Tra la superficie e le acque fonde: Sirene di Ivonne Mussoni

Mi ricordo di Ivonne Mussoni da Parco Poesia e dal Centro di Poesia Contemporanea di Bologna, che seguivo dai margini e con entusiasmo per queste voci fresche, vicine e delicate.

È una Ivonne diversa quella che incontro oggi, a metà di un anno aggrovigliato, tra le pagine di Sirene (Giulio Perrone Editore, 2021): la sua grazia è immutata e pervade le poesie, ma si è fatta ora meno innocente e ha cambiato il modo di essere incantata – proprio come sono, per tradizione, le creature che danno il nome a questa raccolta, consapevoli e oscure, immutabili ed enigmatiche. Ivonne però ci mostra che la loro non è doppiezza ma dualità, non mostruosità ma prossimità alla parte naturale e ferale, non lussuria ma domanda. E lo fa lasciando loro la parola.

«Sott’acqua non ci sono le tempeste» (p. 24): è lì che andiamo con le sirene, ad assistere alla loro vita più intima, quella che in superficie non si vede e che l’occhio umano non può cogliere. Là sotto, dove tutto rimane cheto, possono schiudersi e indugiare, riflettere ed esitare: sono ben lontane dalle creature sensuali e dannose che conosciamo a pelo d’acqua – sono definitivamente loro stesse e possiamo ascoltarne la voce senza temere di caderne vittime.

Non siamo qui, però, per essere spettatori di un’innocenza o di una vita paradisiaca, ma del loro dolore. Le sirene esistono con un compito che provoca loro sofferenza, che muta e oscilla tra il desiderio di essere ascoltate e quello di essere loro stesse – qualunque cosa esse siano: «Eravamo quasi donne / nel poco che mancava / lucertole, uccelli, meduse, / tempeste, / orsi e serpenti» (p. 32), trasformate da un mito all’altro, da una cultura all’altra, mai intere e sempre in mancanza.

È pericoloso fare luce
su una natura di bestia,
è la prima cosa che si impara,
prima ancora del linguaggio,
si distingue ciò che è vero
dalla conta inesauribile dei mostri,
di quelli che ora conto su due mani.
Eravate voi, non io
a fare più paura.

Ivonne Mussoni, da Sirene, p. 77

«La distanza / fra il sacro e la paura» (p. 24) è quella in cui si muovono, in cui trovano spazio e allo stesso tempo sono costrette. La punizione per non aver difeso Persefone diventa la conoscenza assoluta, la perdita dell’innocenza che hanno invece le bestie; il sapere non le protegge contro l’amore, però, di fronte al quale sono senza difese e senza interpretazioni, tanto che la massima espressione dell’amore è nel non–trattenere: «Quando lasciate la presa vi amo» (p. 40).

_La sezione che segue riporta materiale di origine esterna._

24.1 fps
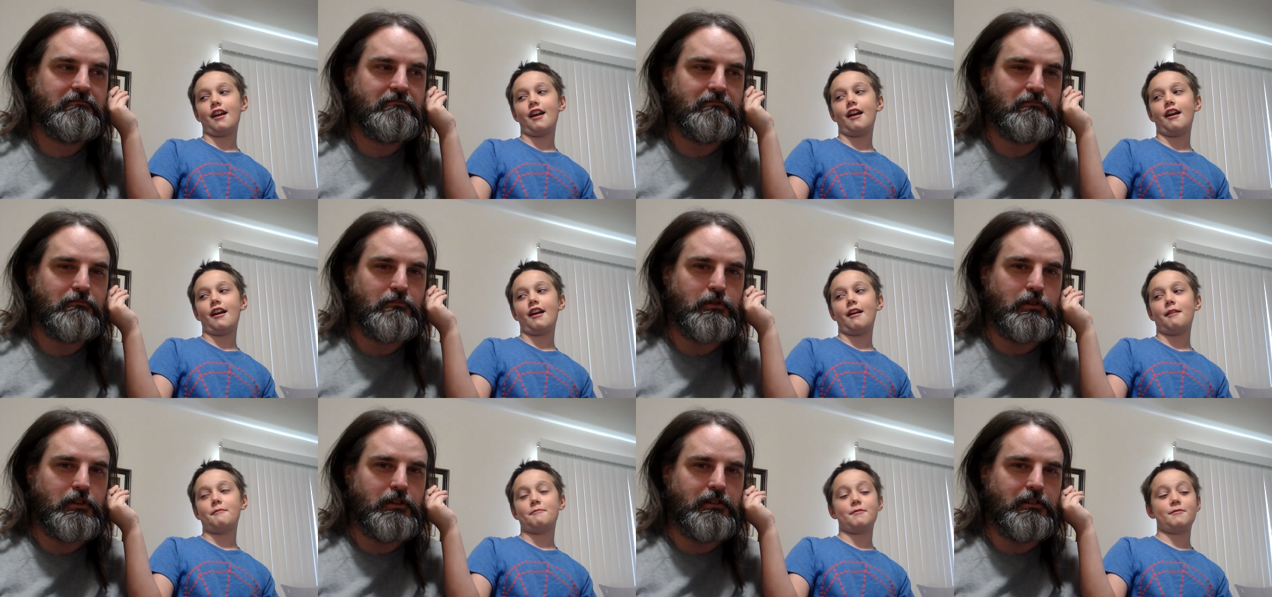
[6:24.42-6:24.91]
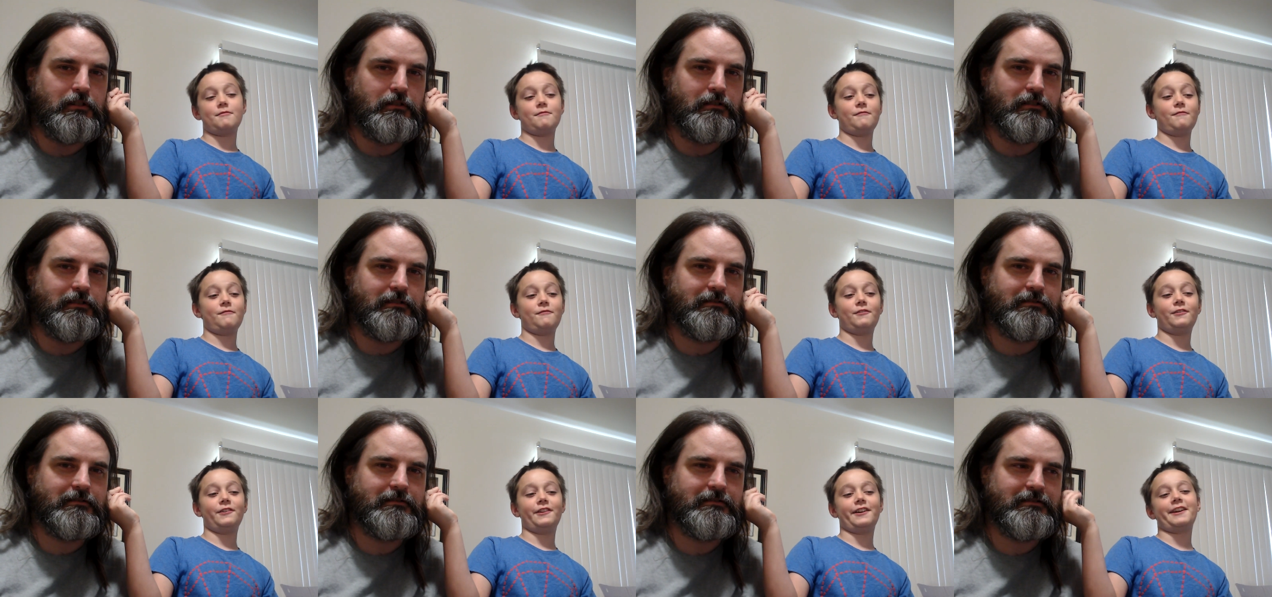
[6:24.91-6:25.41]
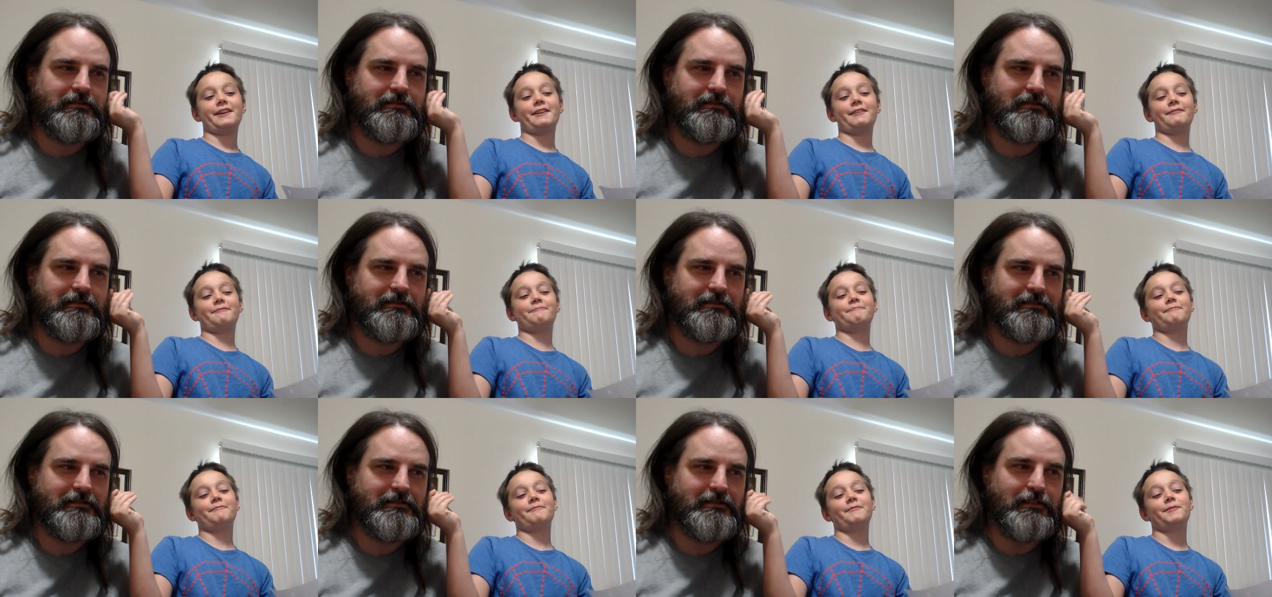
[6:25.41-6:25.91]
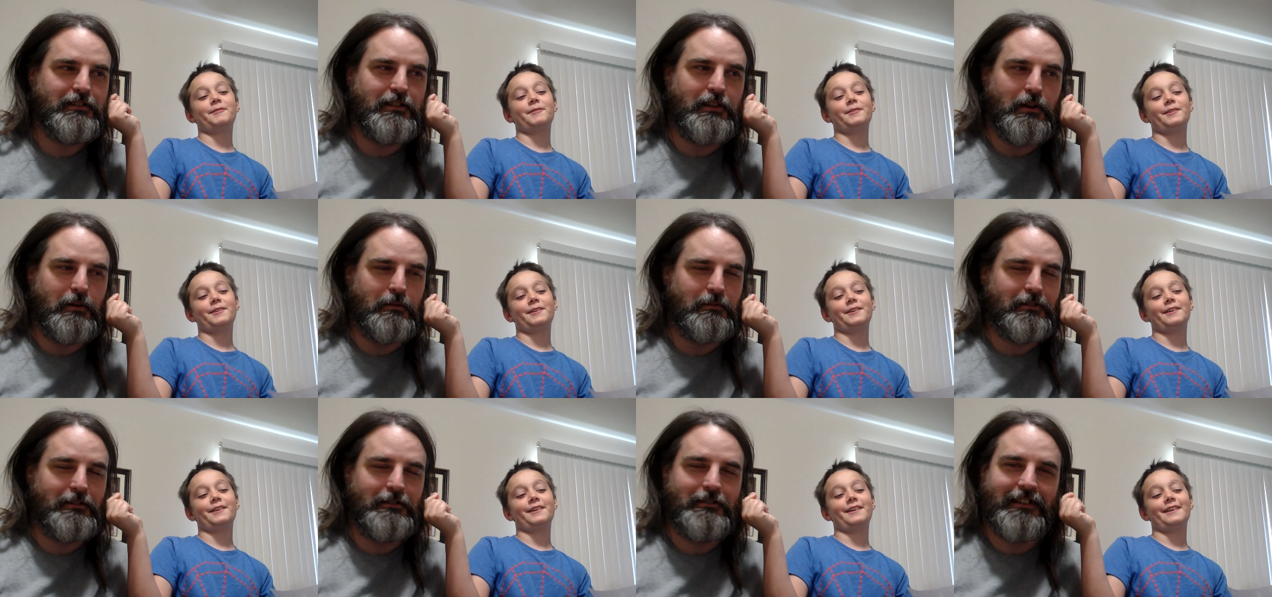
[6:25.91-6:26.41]
Speaker 1: What are you doing?
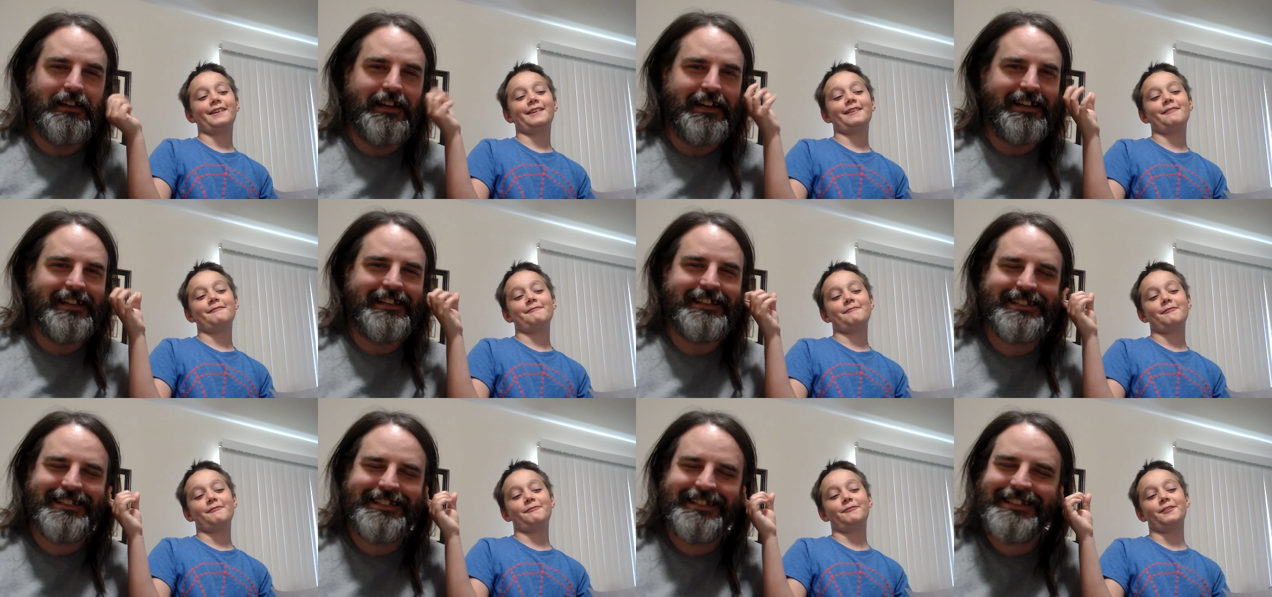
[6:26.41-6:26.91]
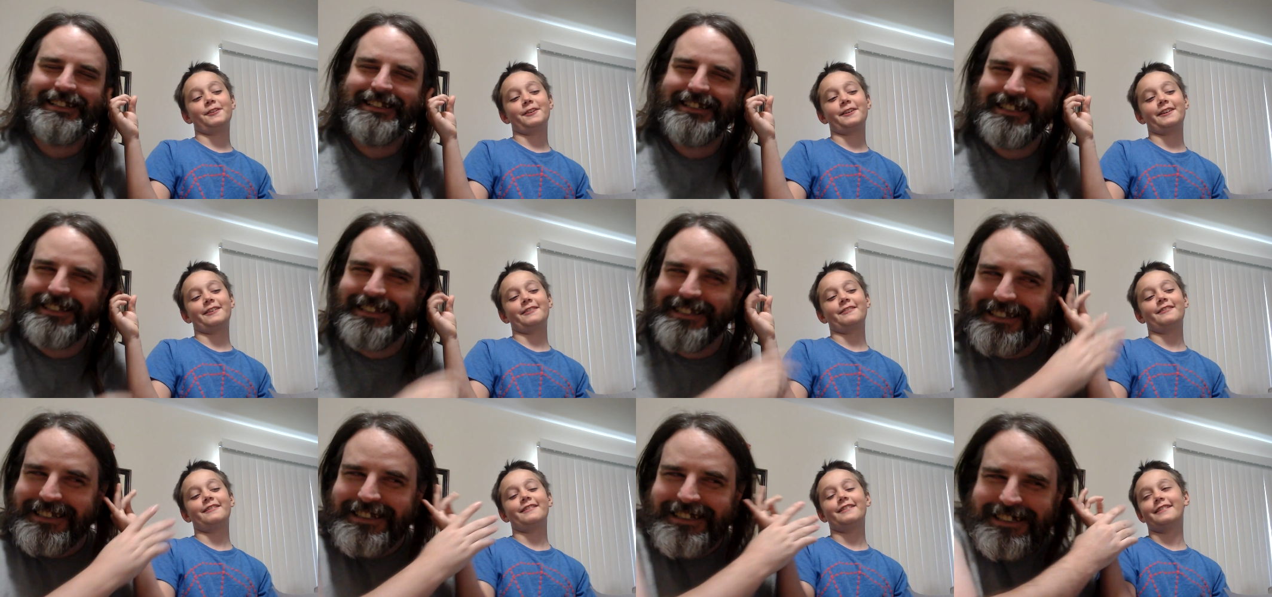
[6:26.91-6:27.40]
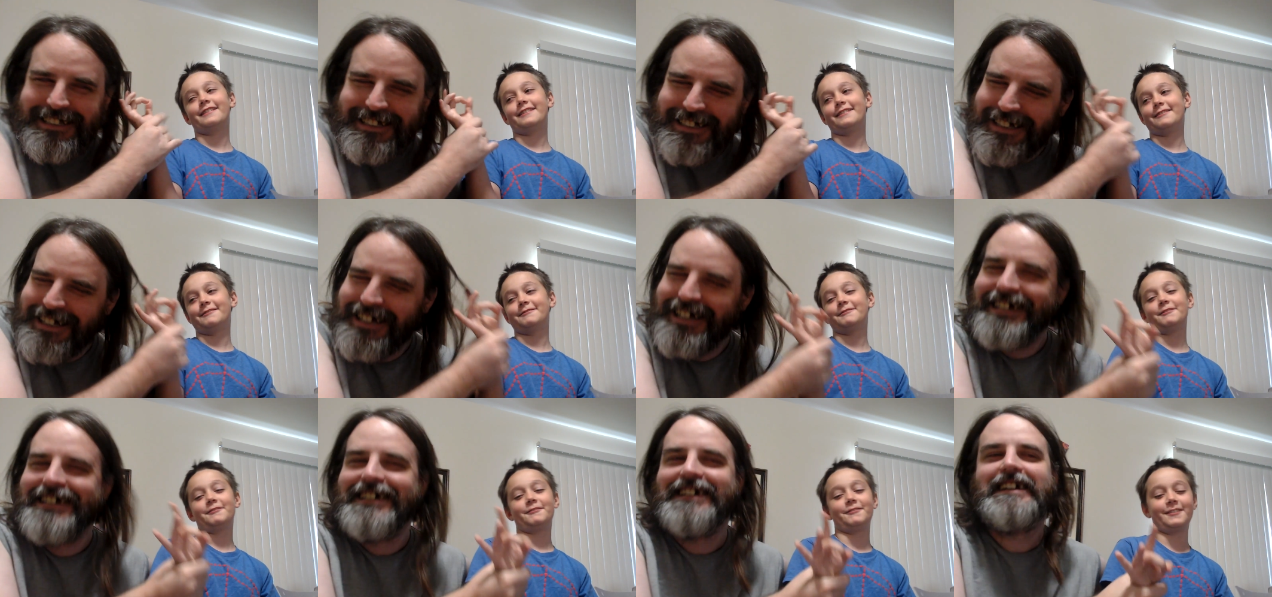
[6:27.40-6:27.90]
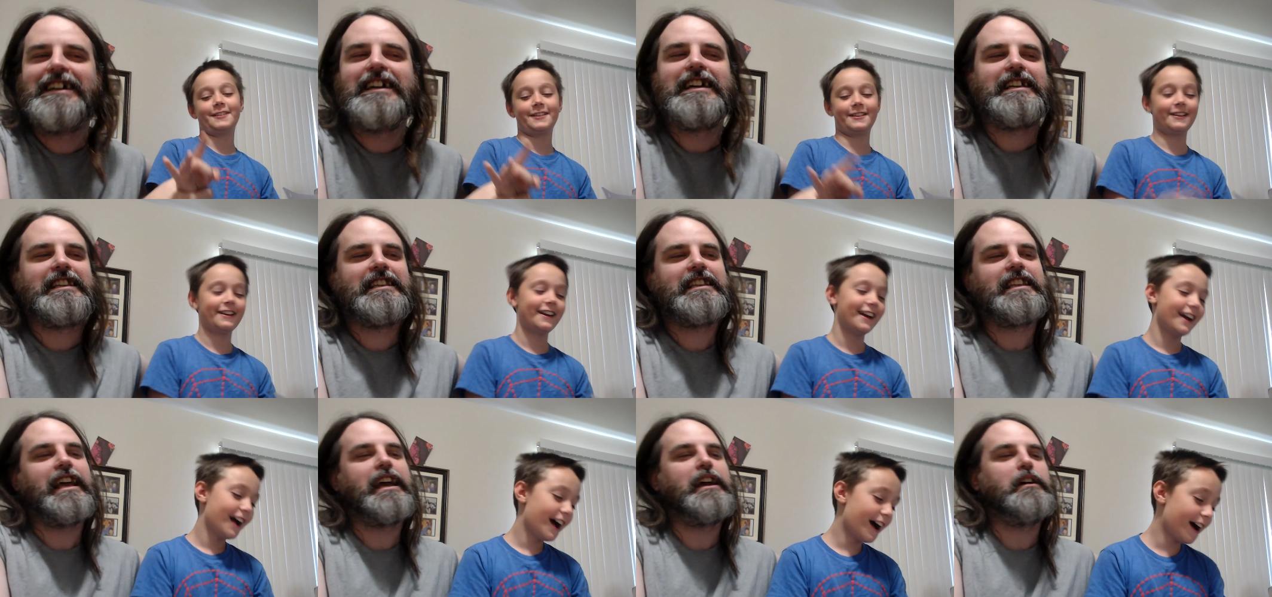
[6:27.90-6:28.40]
Don't do that.
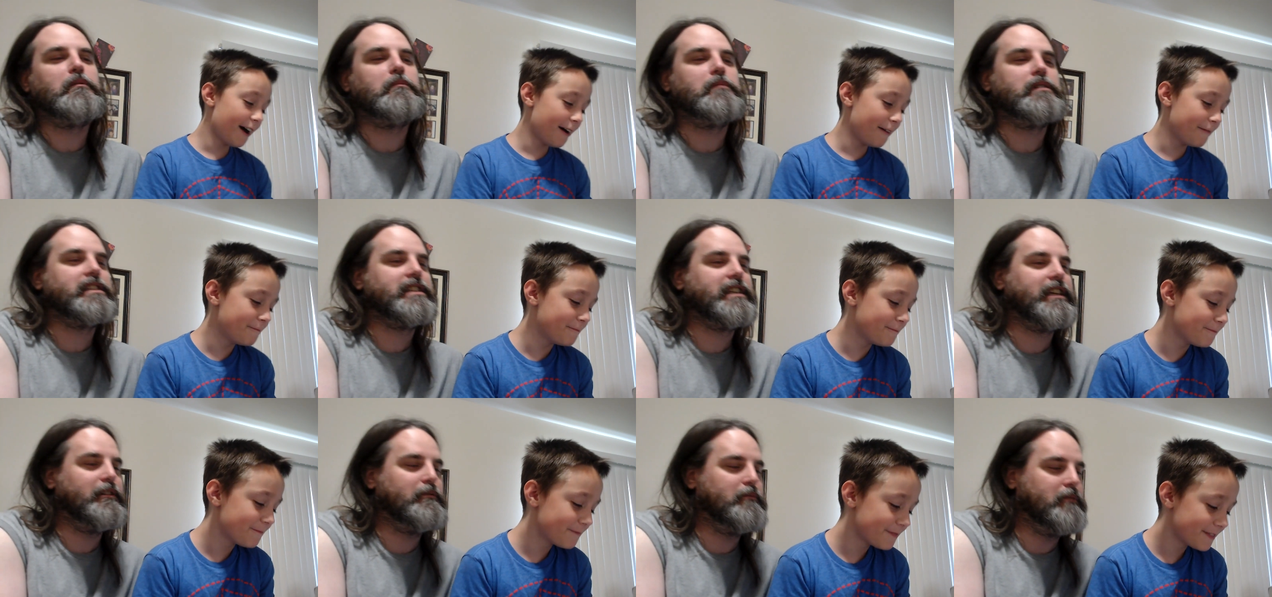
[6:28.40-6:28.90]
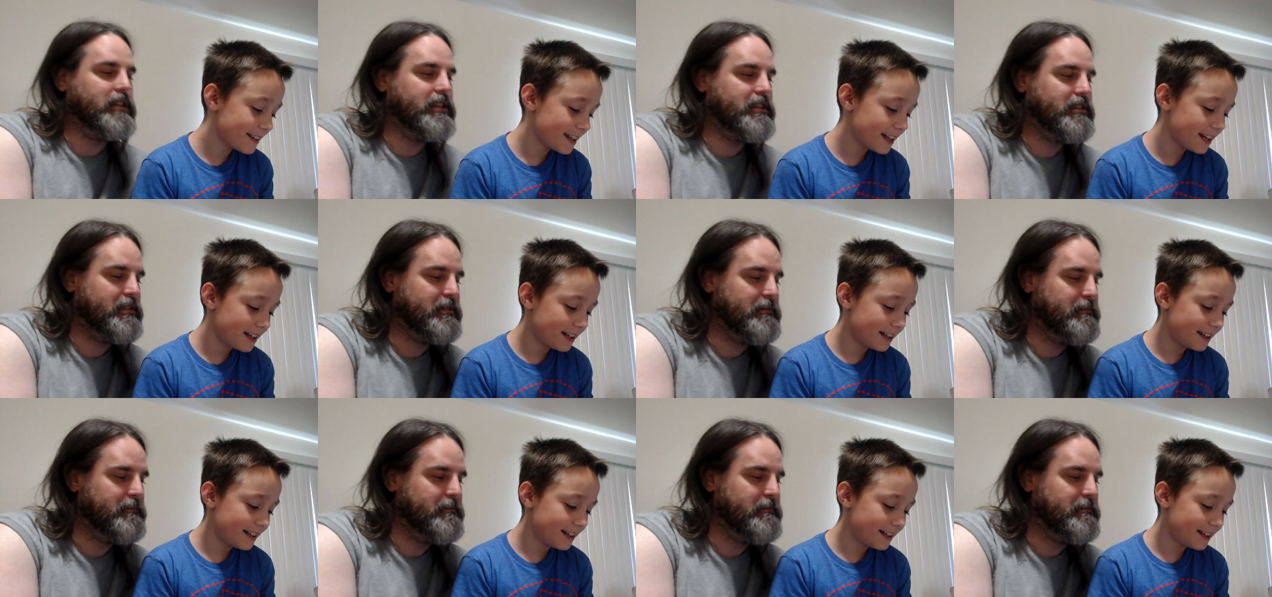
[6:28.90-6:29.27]
Nah, um, miss um, cuteness.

C’è un dolore anche nell’essere accettati
nello sguardo che attraversa come se davvero
potesse un giorno amarti.

Ivonne Mussoni, da Sirene, p. 53

I «popoli sotto le onde» hanno «certi cuori inaffondabili» (p. 26), mentre agli uomini è toccato in sorte un «cuore [che] prende acqua da ogni parte» (p. 42): la distanza sembra incolmabile proprio per costituzione, la materia che li compone si comporta in modo differente e segue logiche aliene, che li allontana e li mantiene separati.

A questo regolamento devono sottostare anche i momenti più innocenti e autoindulgenti che dovrebbero creare una bolla protettiva dal mondo e dai doveri, come raccogliere conchiglie: quasi perdono il loro potere salvifico quando messi a confronto con ciò che era necessario fare, togliendo la naturale spensieratezza a un gioco da ragazzini.

Il tempo speso a cercare le conchiglie
non vale nella conta finale dei giorni

Ivonne Mussoni, da Sirene, p. 50

Da I cerchi sull’acqua, le poesie della superficie, a Quasi mezzogiorno, le poesie del sacro e della conoscenza, a I cerchi sott’acqua, le poesie dell’intimo, con le quali la sirena può essere kore, cioè una fanciulla, e sperare e tremare e desiderare, fino a Sulla terra, la sezione conclusiva in cui ci si deve confrontare con regole terrestri, l’alterità e l’incomprensione, Ivonne ci porta attraverso le onde e i pericoli dell’essere sirena, del non avere forma e poterne avere tutte, dell’essere metà e del sapere ogni cosa.

Era la pioggia senza la pioggia che cade,
il vino nel bicchiere
senza il suono che lo versa,
la porta che si apre ed era proprio lui, proprio lei
che stavate aspettando
e non ne avete riconosciuto il passo.